Derek LaBrie

The Independent Composer

Archive for November, 2009

Anger

Published by Derek under Meditations/Discussions on November 30, 2009

Breath in and out.  Deeply and calmly.  Focus your mind on the breath and let the present moment take over your senses.  Love will permeate and enfold you when you are connected to the moment and the breath.  Stay there… breath from there… OMmmmmm…

Separation

Published by Derek under Personal on November 25, 2009

You might have guessed with the title… Nathan and I are separating. He’s decided to take advantage of the life he has now instead of waiting for some kind of future dream.

Yup…

What can I say… I’m losing my other half and I’m sad about it. I’m happy that he’s making his life something worth living. I’m happy we’re going to be seeing a lot of each other before he leaves.

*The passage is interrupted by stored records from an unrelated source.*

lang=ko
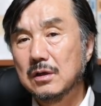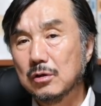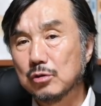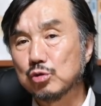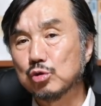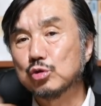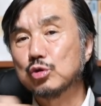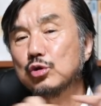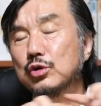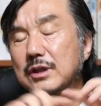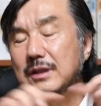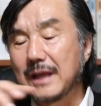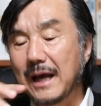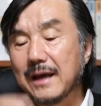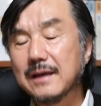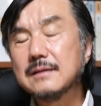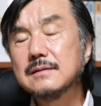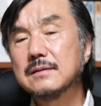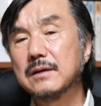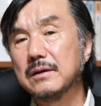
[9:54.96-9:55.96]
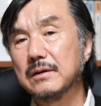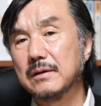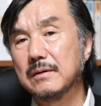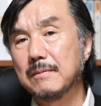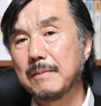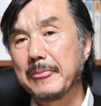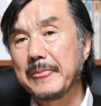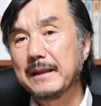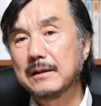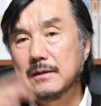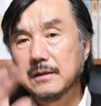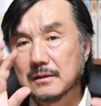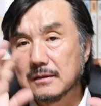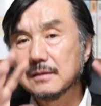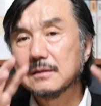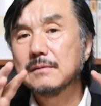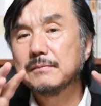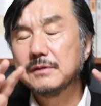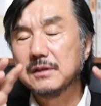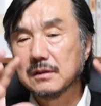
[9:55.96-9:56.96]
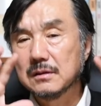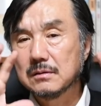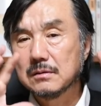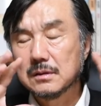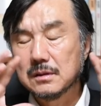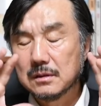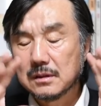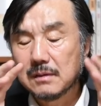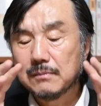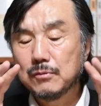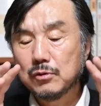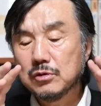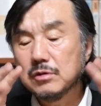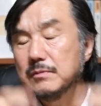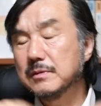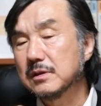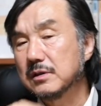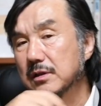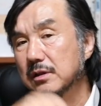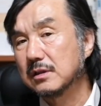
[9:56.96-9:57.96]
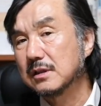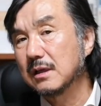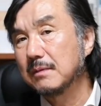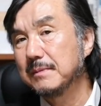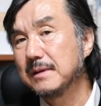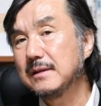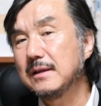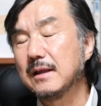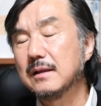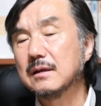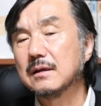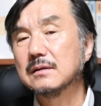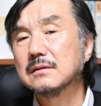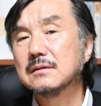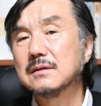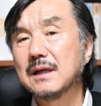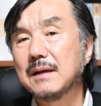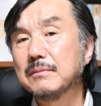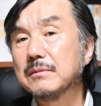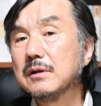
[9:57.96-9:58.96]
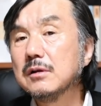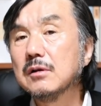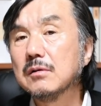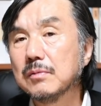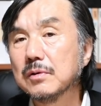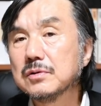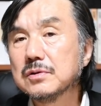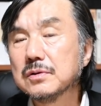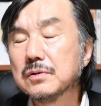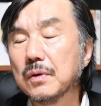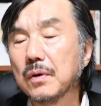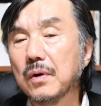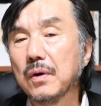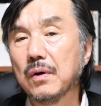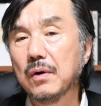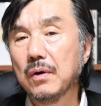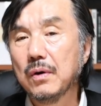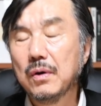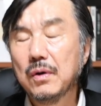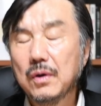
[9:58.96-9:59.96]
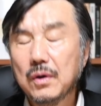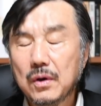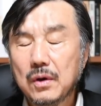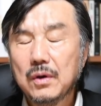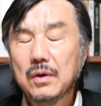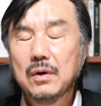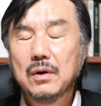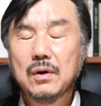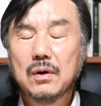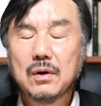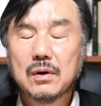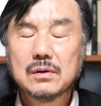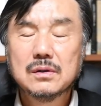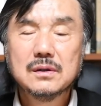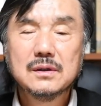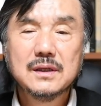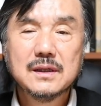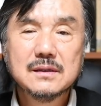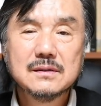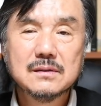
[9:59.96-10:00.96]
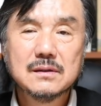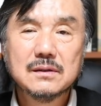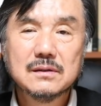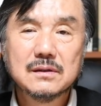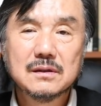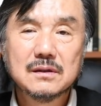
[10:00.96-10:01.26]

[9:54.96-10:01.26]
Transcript: 주소들이 다 있어요. 영상, 영상 보시면서 영상 밑에 있는 것들 한번 읽어보시고 어, 그렇게 해서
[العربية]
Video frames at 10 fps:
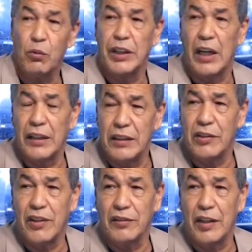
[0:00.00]
وين
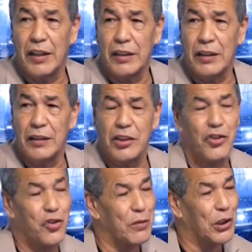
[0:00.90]
اي جزائري
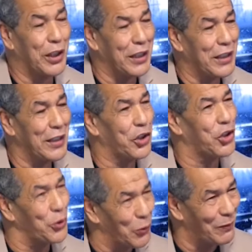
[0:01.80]
ينجم يكري
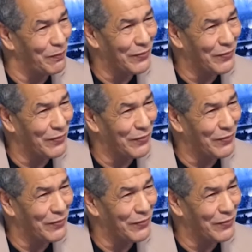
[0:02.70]
شيو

I’m wish I could block out the fears I have about the future. I never worried about anything… We always had our dream. Now I have an empty canvas that can be painted anyway I choose. For now my biggest worry is finding a roommate… Who’s going to put up with me and my neuroses!?! :)

I have been really lucky to find that my friends are there whenever I need them… And that I have so many.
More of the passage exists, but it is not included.